You are viewing a plain text version of this content. The canonical link for it is here.

Posted to user@hadoop.apache.org by Vinay Kashyap <vi...@gmail.com> on 2019/02/22 07:34:37 UTC

Hadoop 3.2.0 {Submarine} : Understanding HDFS data Read/Write during/after application launch/execution

Hi all,

I am using Hadoop 3.2.0. I am trying few examples using Submarine to run
TensorFlow jobs in a docker container.
I would like to understand few details regarding Read/Write HDFS data
during/after application launch/execution. Have highlighted the questions
line.

When launching the application which reads input from HDFS, we configure
*--input_path* to a hdfs path, as mentioned in the standard example.

yarn jar hadoop-yarn-applications-submarine-<version>.jar job run \
 --name tf-job-001 --docker_image <your docker image> \
 --input_path hdfs://default/dataset/cifar-10-data \
 --checkpoint_path hdfs://default/tmp/cifar-10-jobdir \
 --env DOCKER_JAVA_HOME=/usr/lib/jvm/java-8-openjdk-amd64/jre/ \
 --env DOCKER_HADOOP_HDFS_HOME=/hadoop-3.1.0 \
 --num_workers 2 \
 --worker_resources memory=8G,vcores=2,gpu=1 --worker_launch_cmd "cmd for
worker ..." \
 --num_ps 2 \
 --ps_resources memory=4G,vcores=2,gpu=0 --ps_launch_cmd "cmd for ps" \

*Question 1 : What if I have more than 1 dataset in a separate HDFS paths?
Can --input_path take multiple paths in any fashion or is it expected to
maintain all the datasets under one path.?*

"DOCKER_JAVA_HOME points to JAVA_HOME inside Docker image"
and "DOCKER_HADOOP_HDFS_HOME points to HADOOP_HDFS_HOME inside Docker
image".

*Question 2 : What is the exact expectation here.? In the sense, is there
any relation/connection with the Hadoop running outside the docker
container.? I guess read HDFS data into the docker container happens during
Container localization, but how does output data write back happens to HDFS
running outside the docker container.?*

Assuming a scenario where Application 1 creates a model and Application 2
performs scoring.

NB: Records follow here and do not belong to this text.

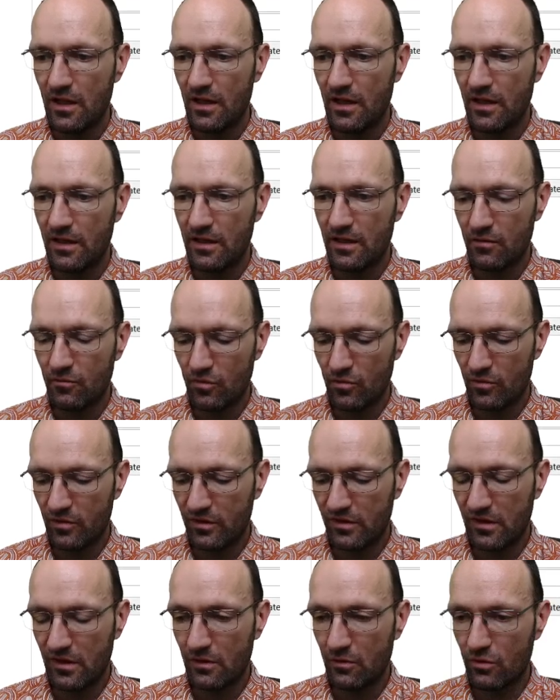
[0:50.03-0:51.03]
And then we will
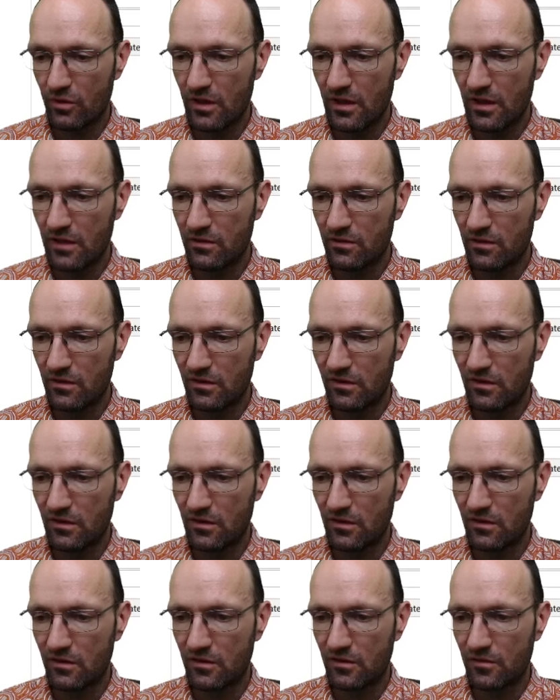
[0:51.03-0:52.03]
say, okay, this
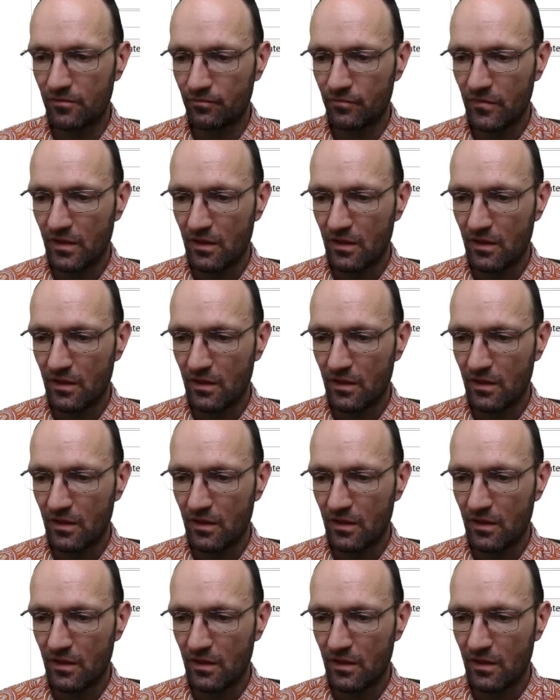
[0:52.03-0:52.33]
is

Both the applications run in a separate docker
containers. I would like the understand how does the data read and write
across applications happen in this case.
Would be of great help if anyone can be guide me understanding this or
direct me to a blog or write up which explains the above.

*Thanks and regards*
*Vinay Kashyap*

Re: Hadoop 3.2.0 {Submarine} : Understanding HDFS data Read/Write during/after application launch/execution

Posted by Vinay Kashyap <vi...@gmail.com>.

Thanks Zhankun for the clarification.
Also, is my understanding correct on --checkpoint_path as I mentioned
earlier in the thread..?? Quoting the comment again in this thread.

[There is another argument called *--checkpoint_path* which acts as a path
where all the outputs (models or datasets) which are resulted as part of
the execution of the worker code inside the docker container. Hence,
*--input_path* acts as entry point which will be localized and
*--checkpoint_path *acts as exit point, where both these paths are hdfs
paths which runs outside the docker container.]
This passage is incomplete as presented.